I found a minor undocumented feature.
This concerns [[...]] and order of evaluation of adjustment when there is randomness in the adjustments.
I'm using 3.0.9(v41) on Mac OS X.
MWE:
startshape S[a -.5]
shape S{
ONE[]
TWO[x 1.5]
THREE[x 3]
}
shape ONE{
SQUARE[b .5]
SQUARE[[x .5 y .5 s .5 sat 1 b 1 ]]
SQUARE[[s .5 x .5 y .5 sat 1 b 1 h 120]]
CIRCLE[[x .5 y .5 s .5 sat 1 b 1 h -120]]
}
shape TWO{
SQUARE[b .5]
SQUARE[[x .5 y .5 s .5 sat 1 b 1 ]]
SQUARE[[s .5 x .5 y .5 sat 1 b 1 h 120]]
CIRCLE[[x .5 y 0.5..0.501 s .5 sat 1 b 1 h -120]]
}
shape THREE{
SQUARE[b .5]
SQUARE[[x .5 y .5 s .5 sat 1 b 1 ]]
SQUARE[[s .5 x .5 y .5 sat 1 b 1 h 120]]
CIRCLE[[x .5 y 0.5..0.5 s .5 sat 1 b 1 h -120]]
}
I found the bug and it is trivial for you to work around until I release a fix. Context Free tracks whether shape adjustments are compile-time evaluated or runtime evaluated. Constants are evaluated at compile-time and the random functions are evaluated at runtime. But CF also performs an optimization when it sees consecutive adjustments x foo y bar. It converts the two adjustments to a single adjustment x foo bar. The bug is that if bar is runtime evaluated, CF drops this information and treats foo bar as if it was compile-time evaluated.

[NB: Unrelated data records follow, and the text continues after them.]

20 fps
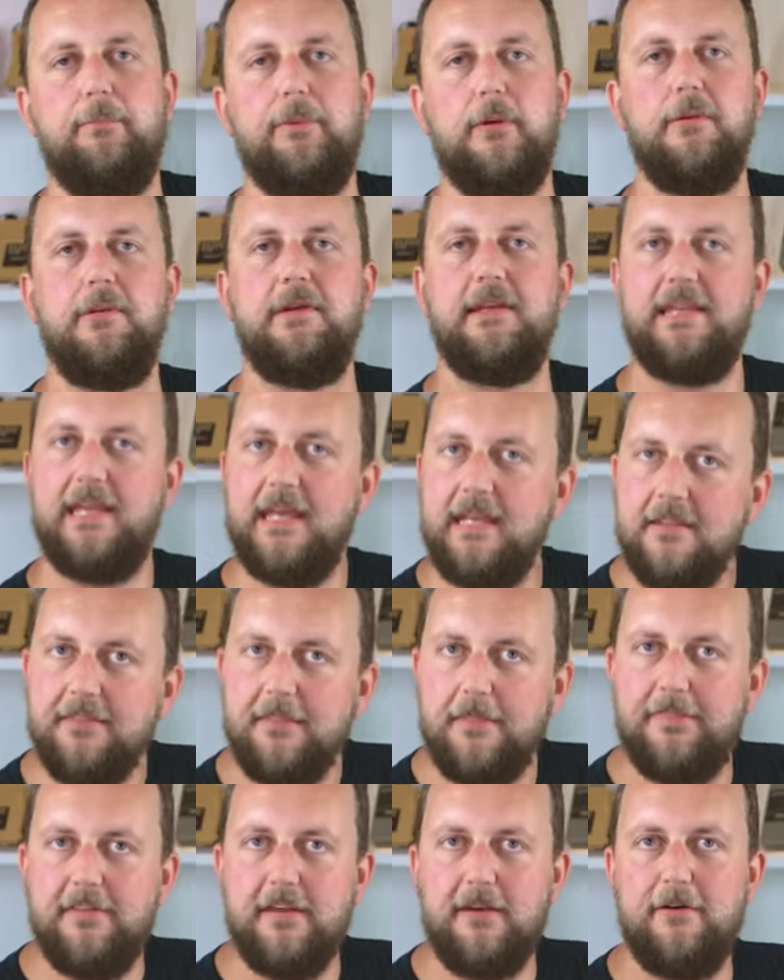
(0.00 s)
a puller getting
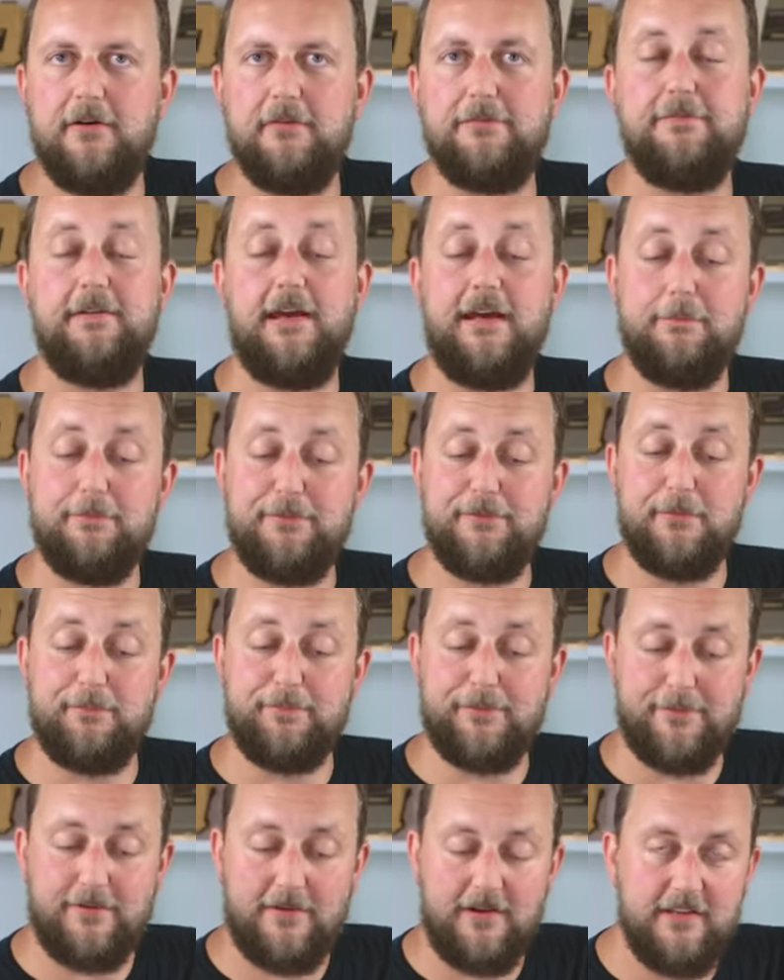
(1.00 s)
the thing off.
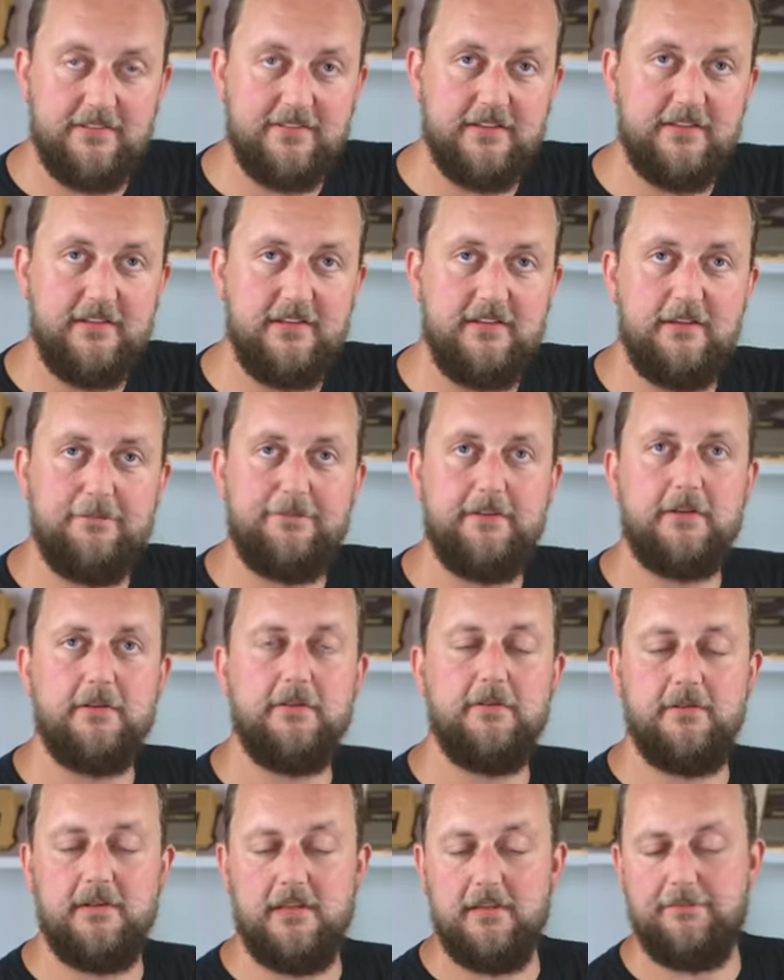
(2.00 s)
Surprisingly
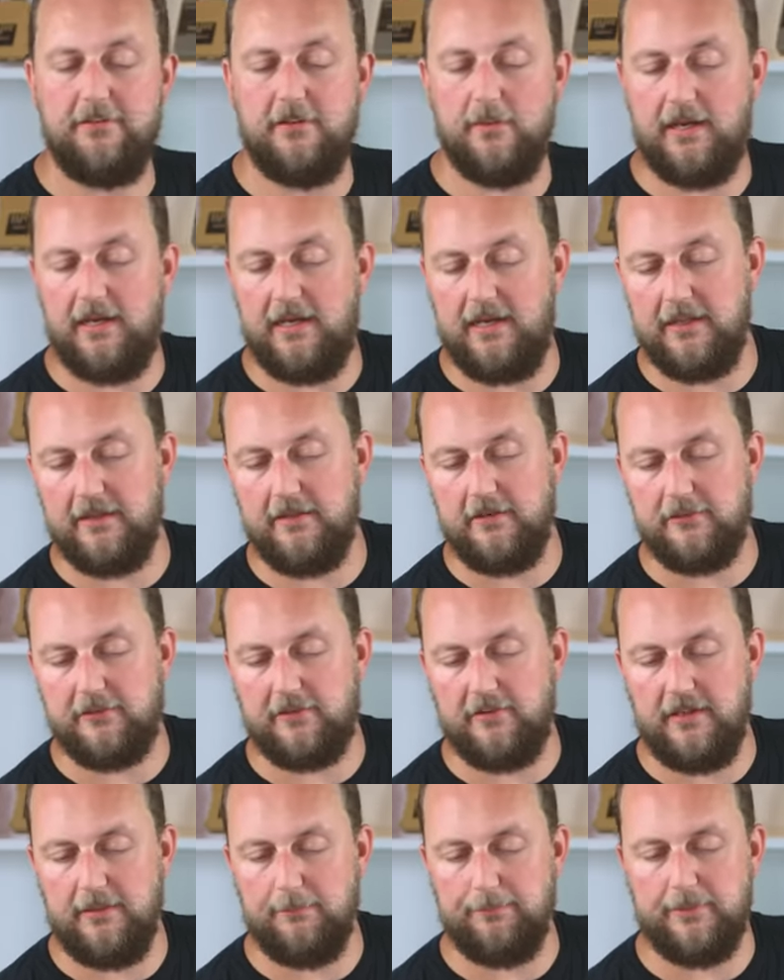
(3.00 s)
difficult if you are gonna
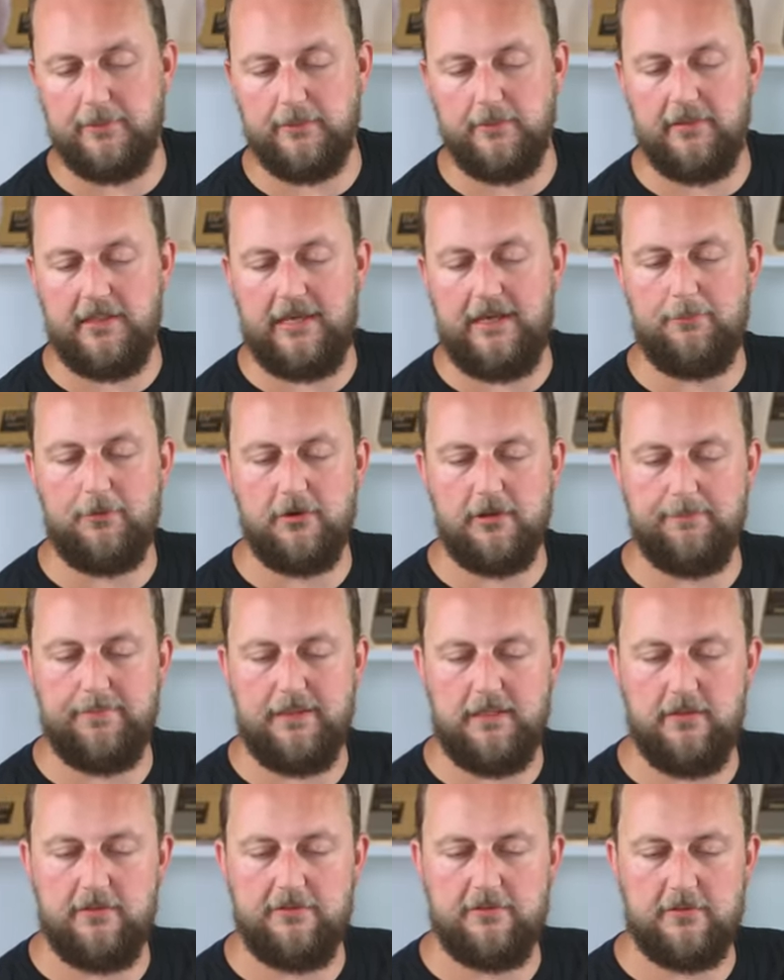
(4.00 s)
try and pull the harmonic
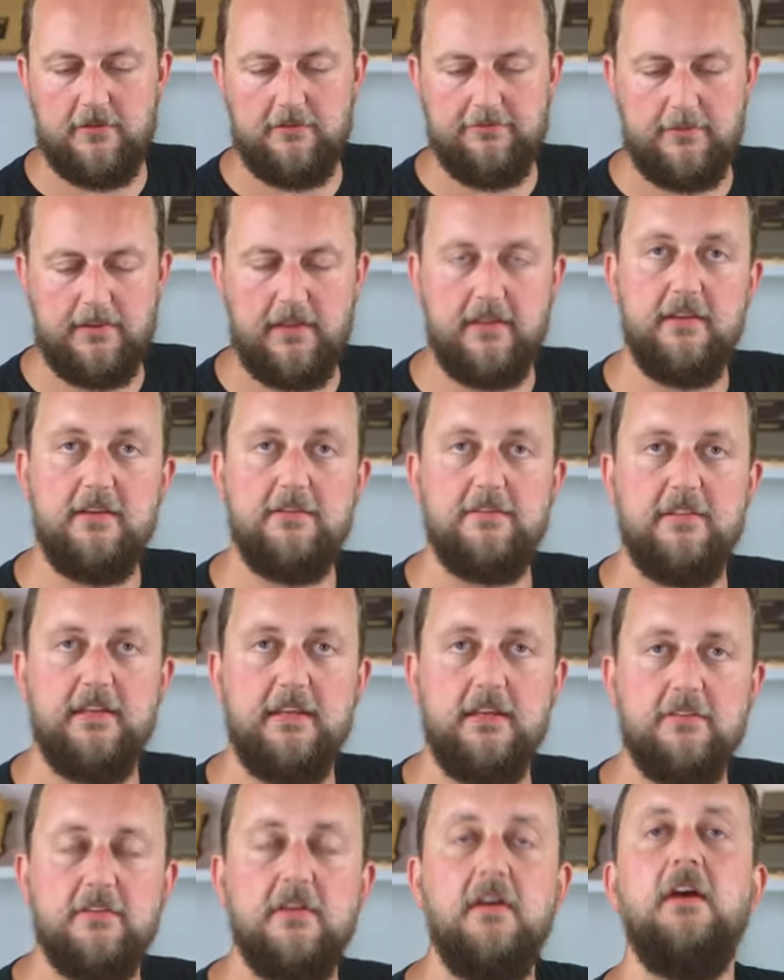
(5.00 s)
balancer off one of these
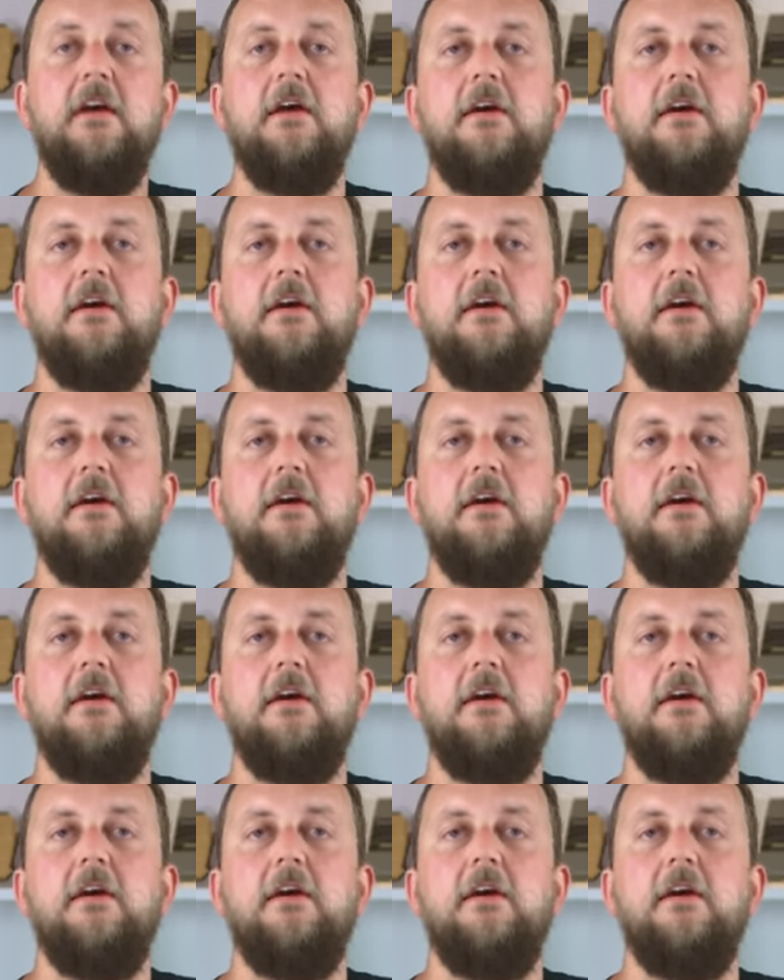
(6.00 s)
things.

The work-around is simple. Just replace x foo y bar with x foo bar in your cfdg file and the buggy merging code will be bypassed. CF will correctly notice that foo bar is runtime evaluated because bar is runtime evaluated.
Ah OK - I didn't try that. My workaround was to go via another shape. Not the most efficient way to do it, but it works.
... but I'm clearly not into efficiency - I realised after uploading "weather" that I coded degrees-to-degrees conversion into all my calls to "atan" via atan(...)/atan(1)*45. I've got to get better at RTFM.